*** AVAILABLE DATA

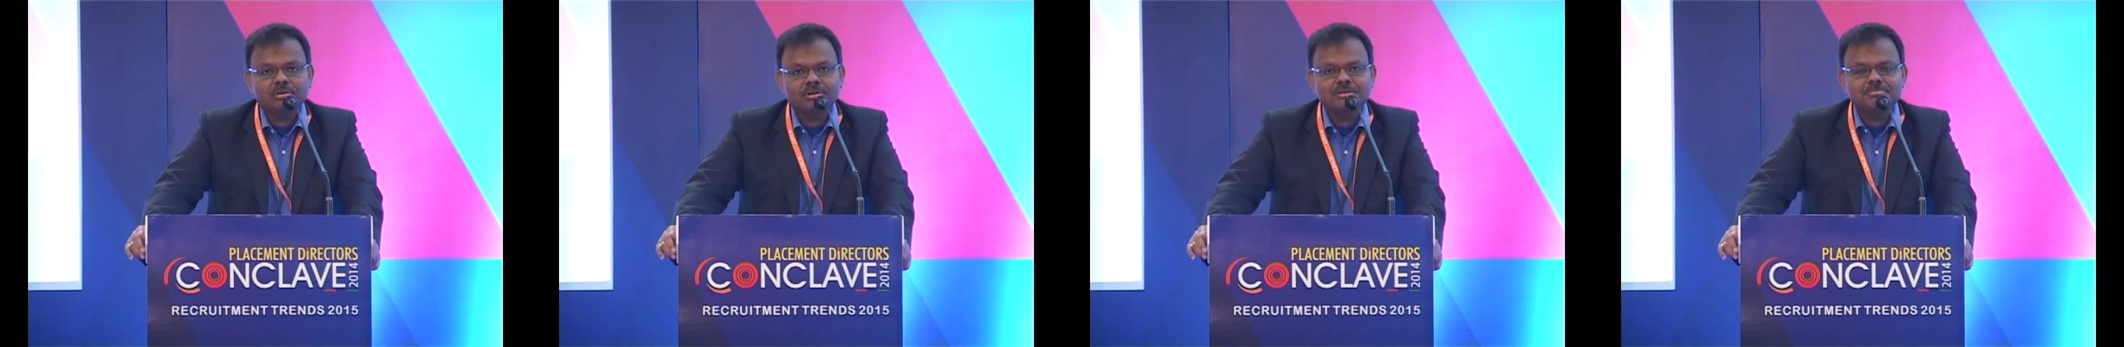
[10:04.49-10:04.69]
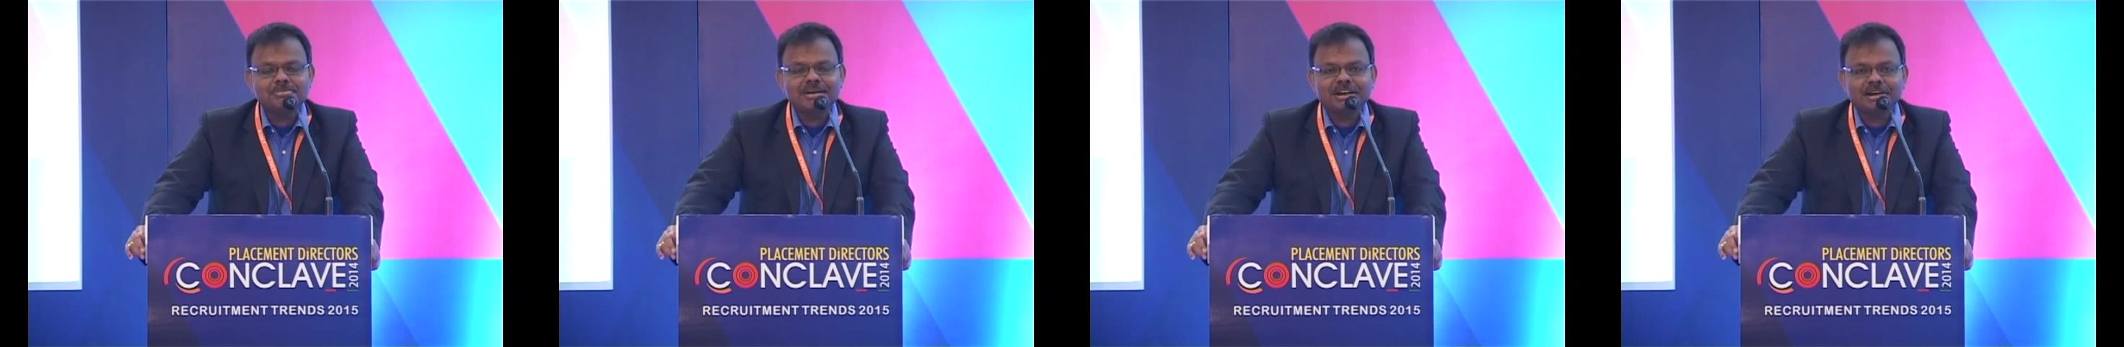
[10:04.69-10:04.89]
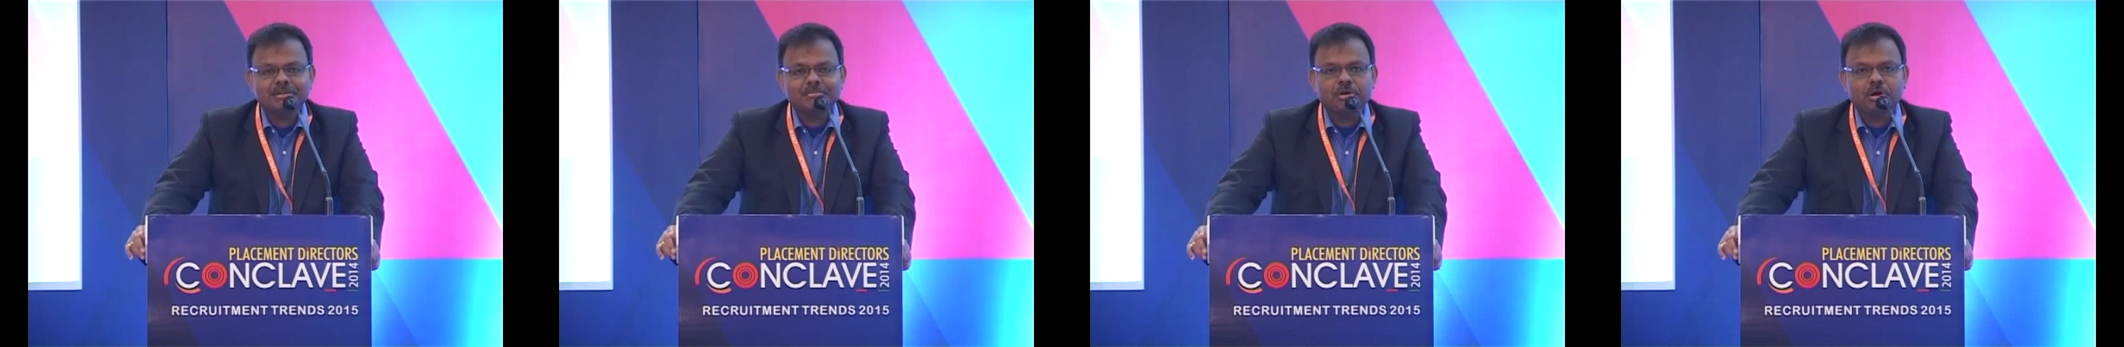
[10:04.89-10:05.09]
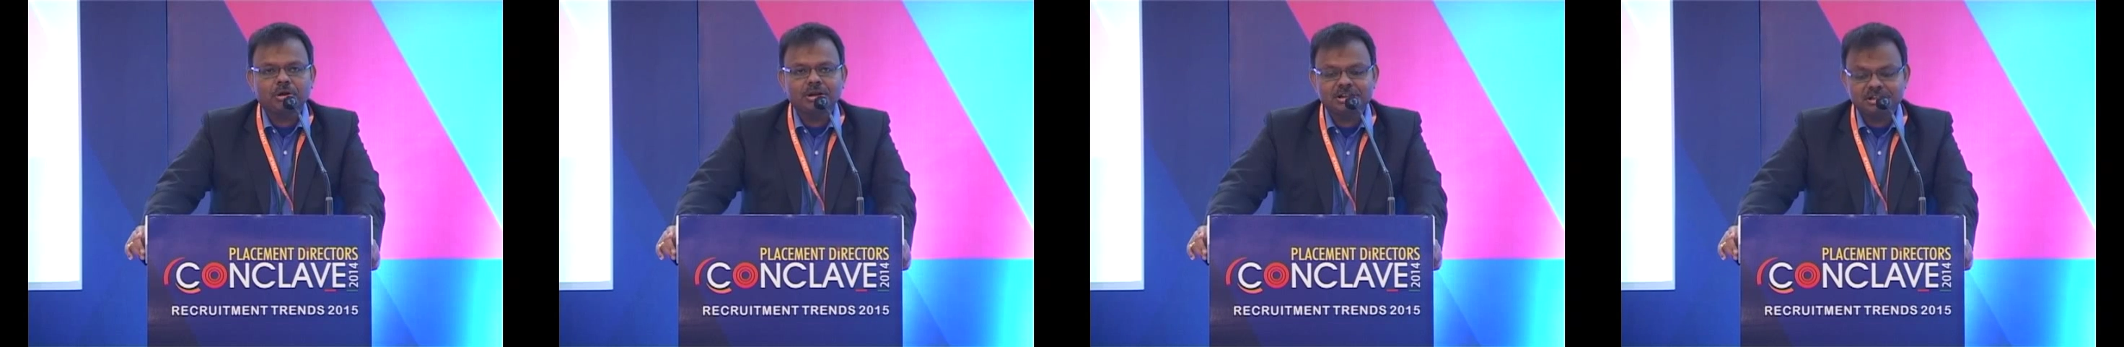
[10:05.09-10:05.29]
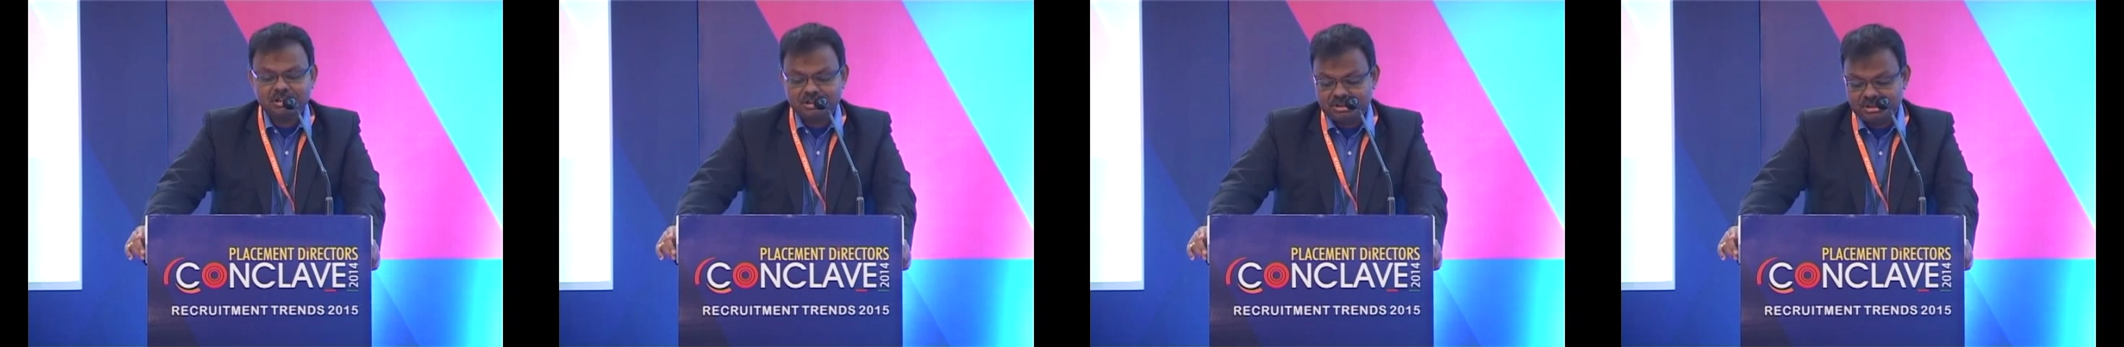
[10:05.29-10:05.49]
respective
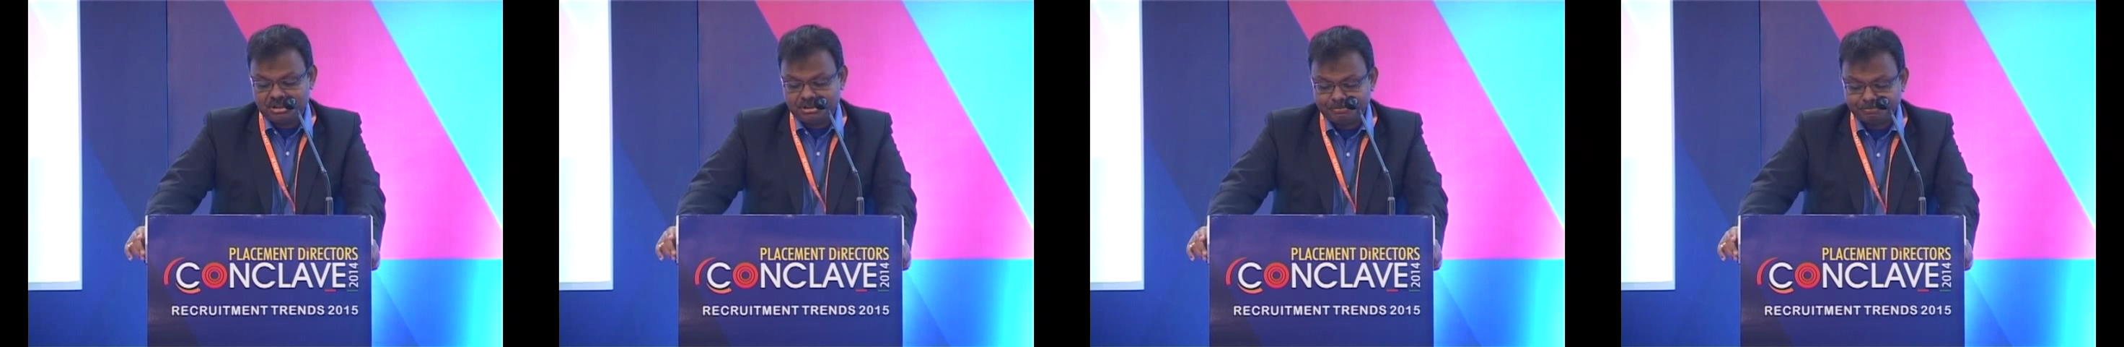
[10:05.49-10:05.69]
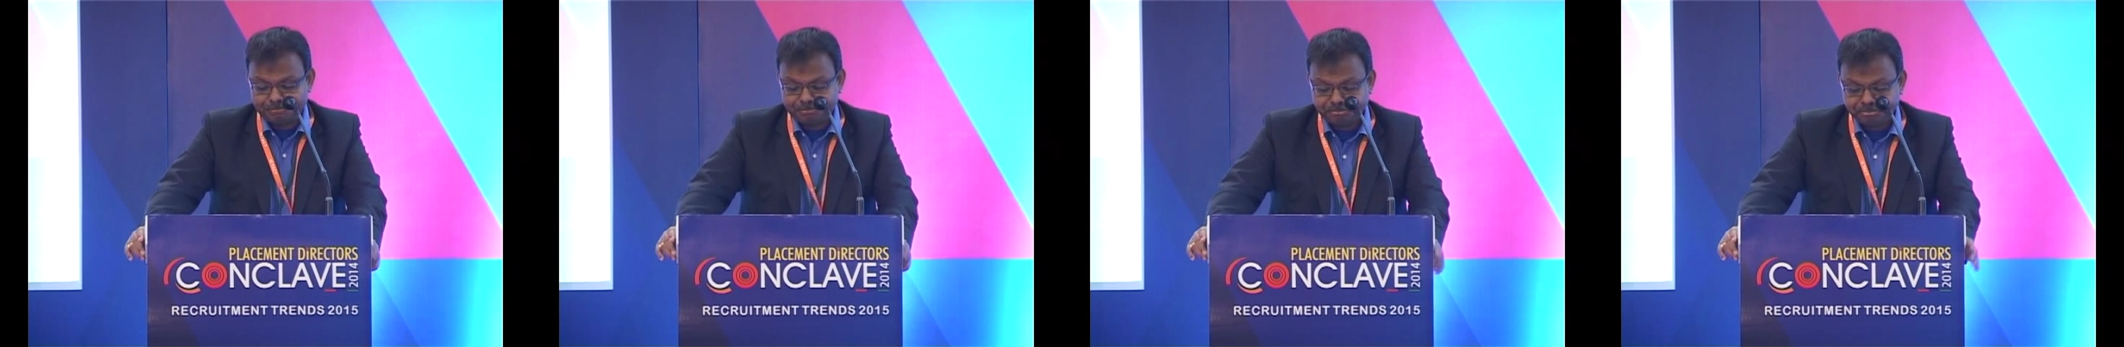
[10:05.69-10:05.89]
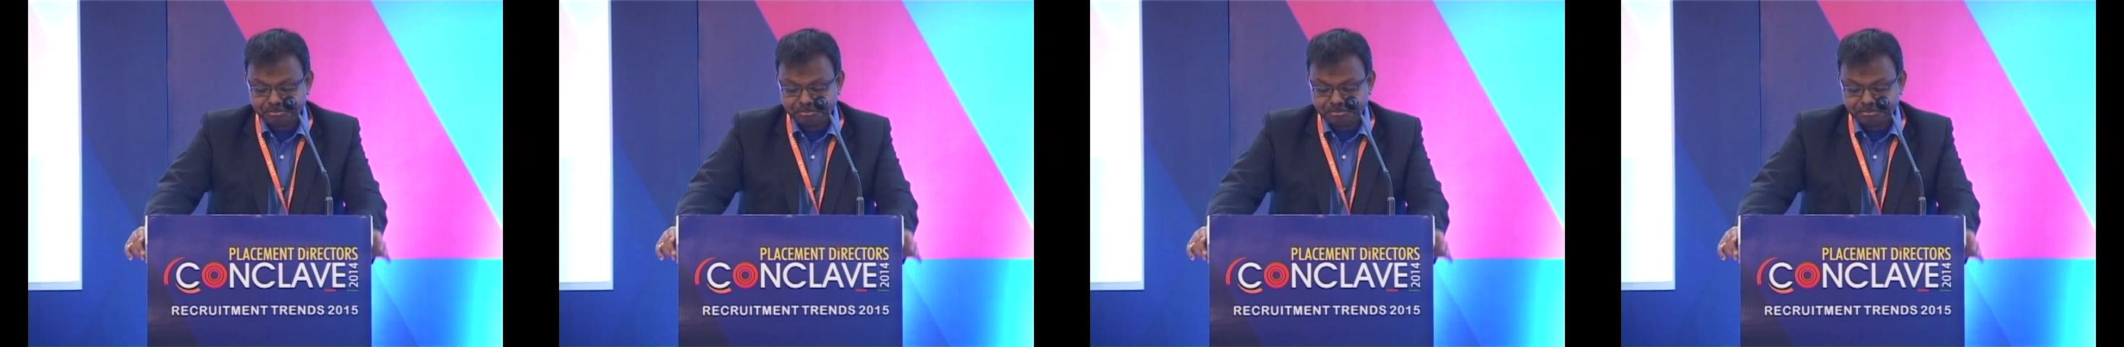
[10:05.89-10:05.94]
colleges.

******

EXERCISE BRIEF =
All of the entries above should be duplicated exactly, except for the pictures.

EXERCISE OUTPUT =
[10:04.49-10:04.69]
[10:04.69-10:04.89]
[10:04.89-10:05.09]
[10:05.09-10:05.29]
[10:05.29-10:05.49]
respective
[10:05.49-10:05.69]
[10:05.69-10:05.89]
[10:05.89-10:05.94]
colleges.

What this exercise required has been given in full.